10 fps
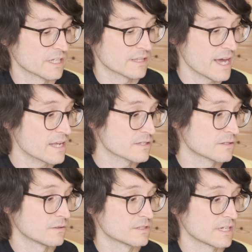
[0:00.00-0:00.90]
that,
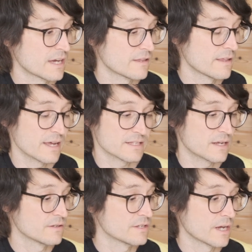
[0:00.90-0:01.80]
so together that
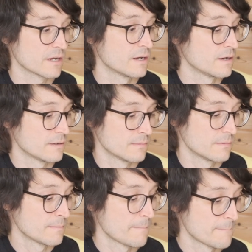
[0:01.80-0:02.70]
sounds like.
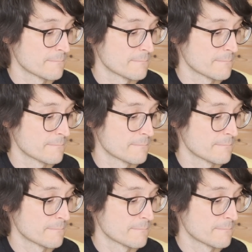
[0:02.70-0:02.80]
And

▸ **About this task**: Word for word, write out the full listing, leaving the pictures aside.

▸ **Solution for this exercise**:
10 fps
[0:00.00-0:00.90]
that,
[0:00.90-0:01.80]
so together that
[0:01.80-0:02.70]
sounds like.
[0:02.70-0:02.80]
And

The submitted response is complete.